# Task item
The result should be an exact copy of only the lines from the one holding "[9:24.13-9:25.13]" through the last line of the data below, please, without pictures.

(Data extracted from a collection)
────────────────────────────────────────

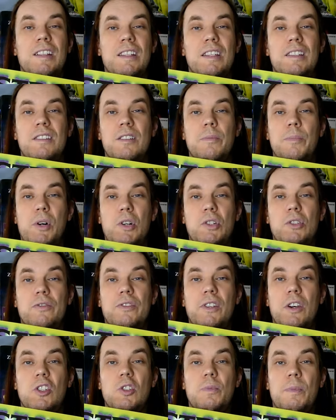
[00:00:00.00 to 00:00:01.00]
This is a box of
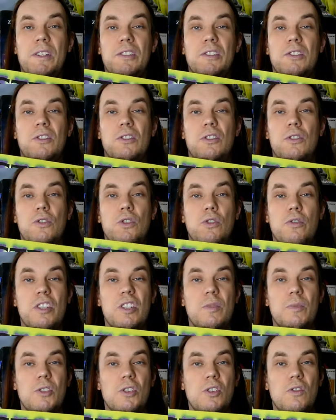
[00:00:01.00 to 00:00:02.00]
Ghostbusters 2
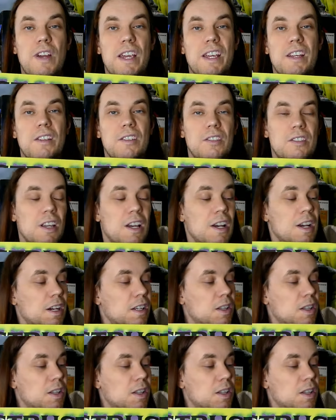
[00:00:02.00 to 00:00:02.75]
Christmas crackers.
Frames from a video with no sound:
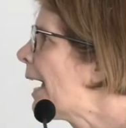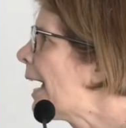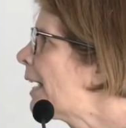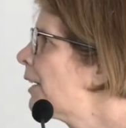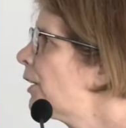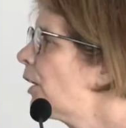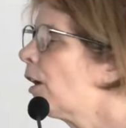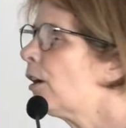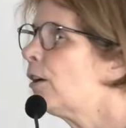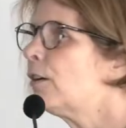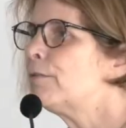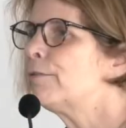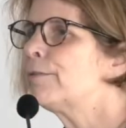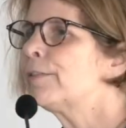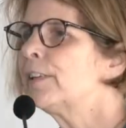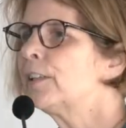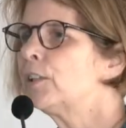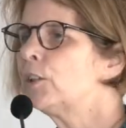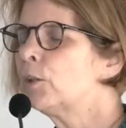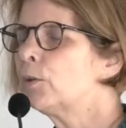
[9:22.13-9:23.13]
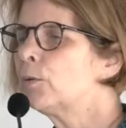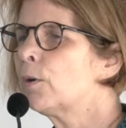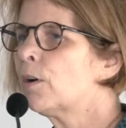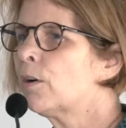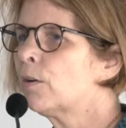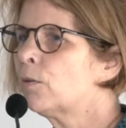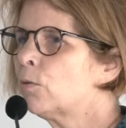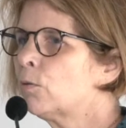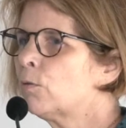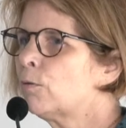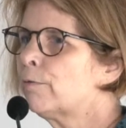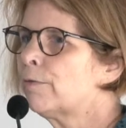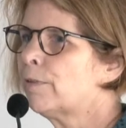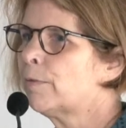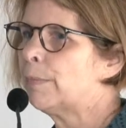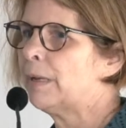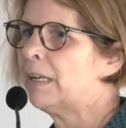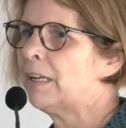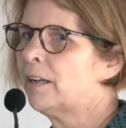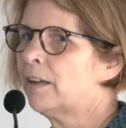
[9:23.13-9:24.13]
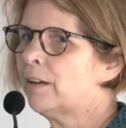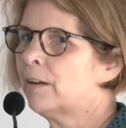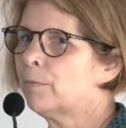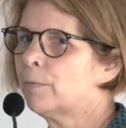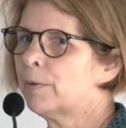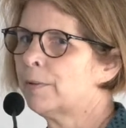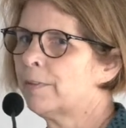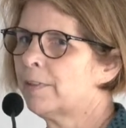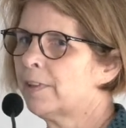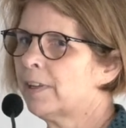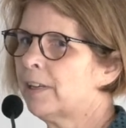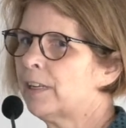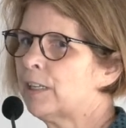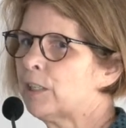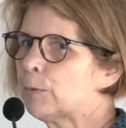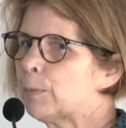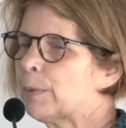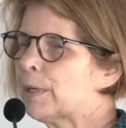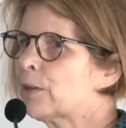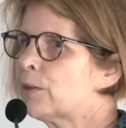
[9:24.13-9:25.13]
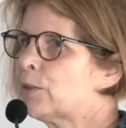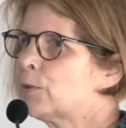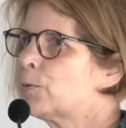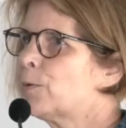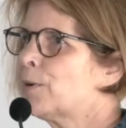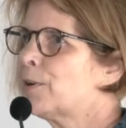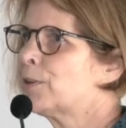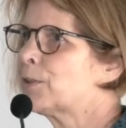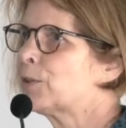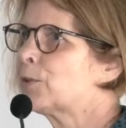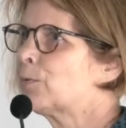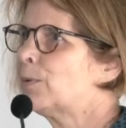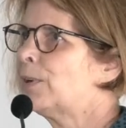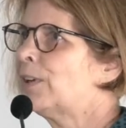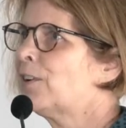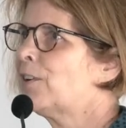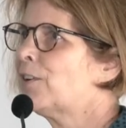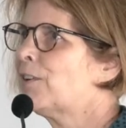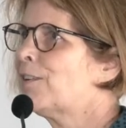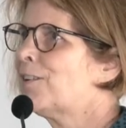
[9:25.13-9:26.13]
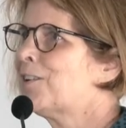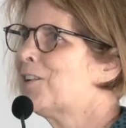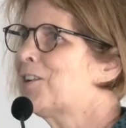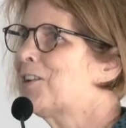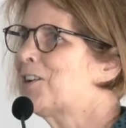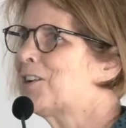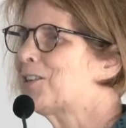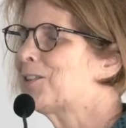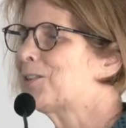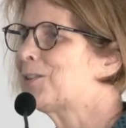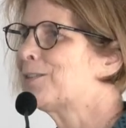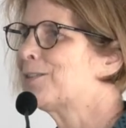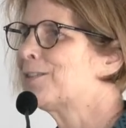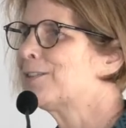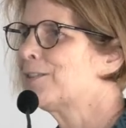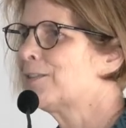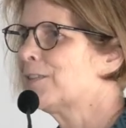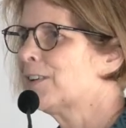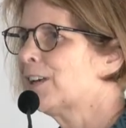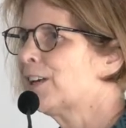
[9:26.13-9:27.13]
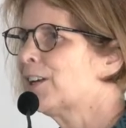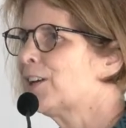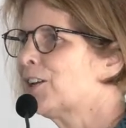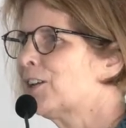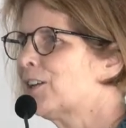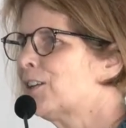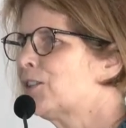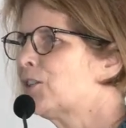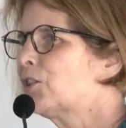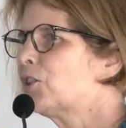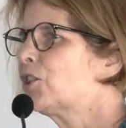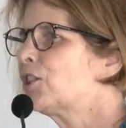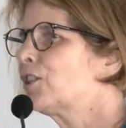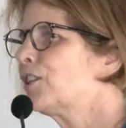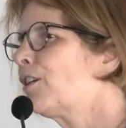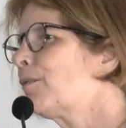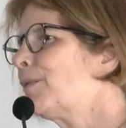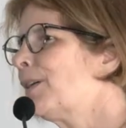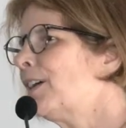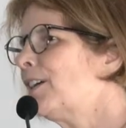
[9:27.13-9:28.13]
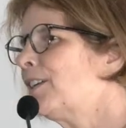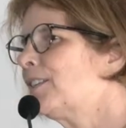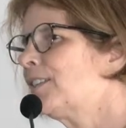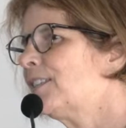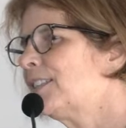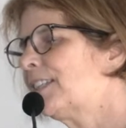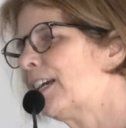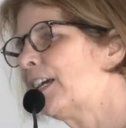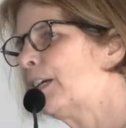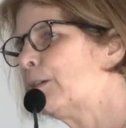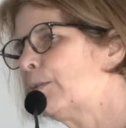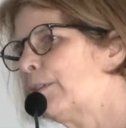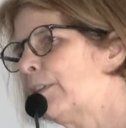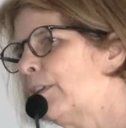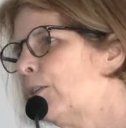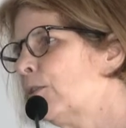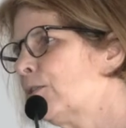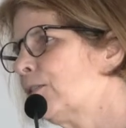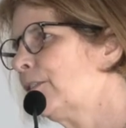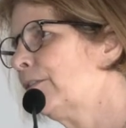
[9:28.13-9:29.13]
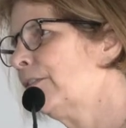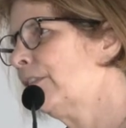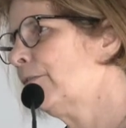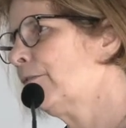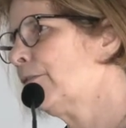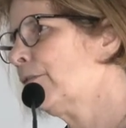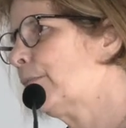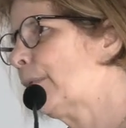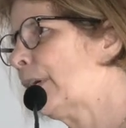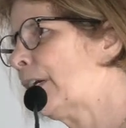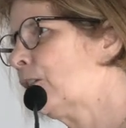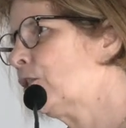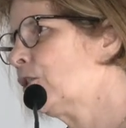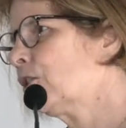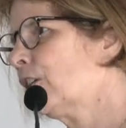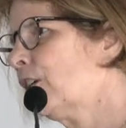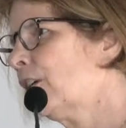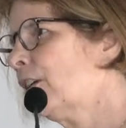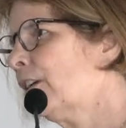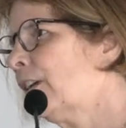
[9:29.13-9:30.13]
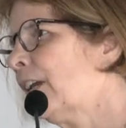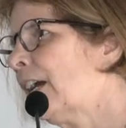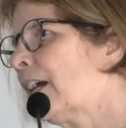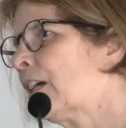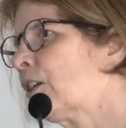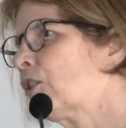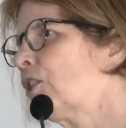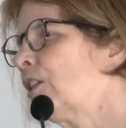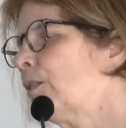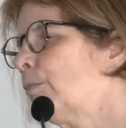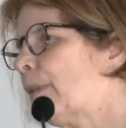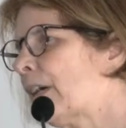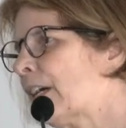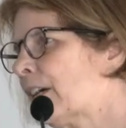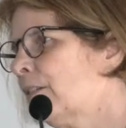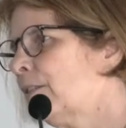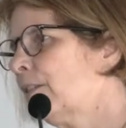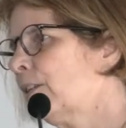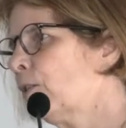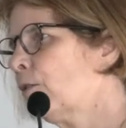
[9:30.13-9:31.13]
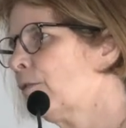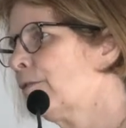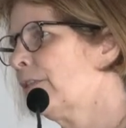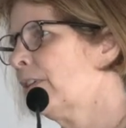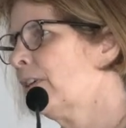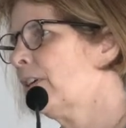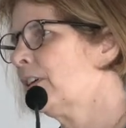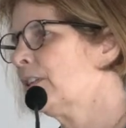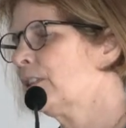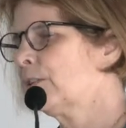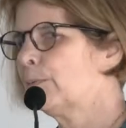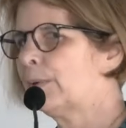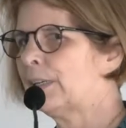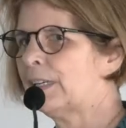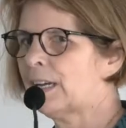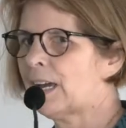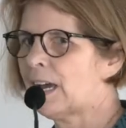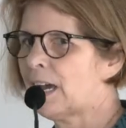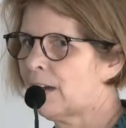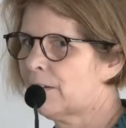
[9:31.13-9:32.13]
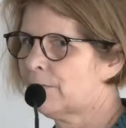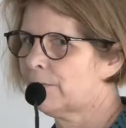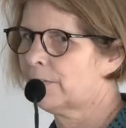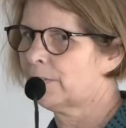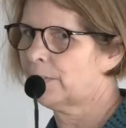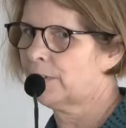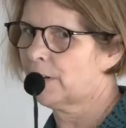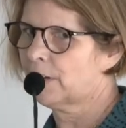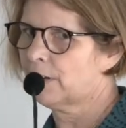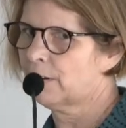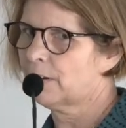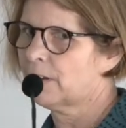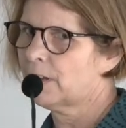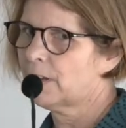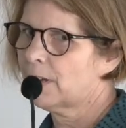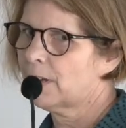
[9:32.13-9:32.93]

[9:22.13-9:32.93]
And hopefully you are all familiar with these, because whilst we are sort of stood up here today with a lot of information, actually back at the office we have, you know,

────────────────────────────────────────

# Response to the task
[9:24.13-9:25.13]
[9:25.13-9:26.13]
[9:26.13-9:27.13]
[9:27.13-9:28.13]
[9:28.13-9:29.13]
[9:29.13-9:30.13]
[9:30.13-9:31.13]
[9:31.13-9:32.13]
[9:32.13-9:32.93]

[9:22.13-9:32.93]
And hopefully you are all familiar with these, because whilst we are sort of stood up here today with a lot of information, actually back at the office we have, you know,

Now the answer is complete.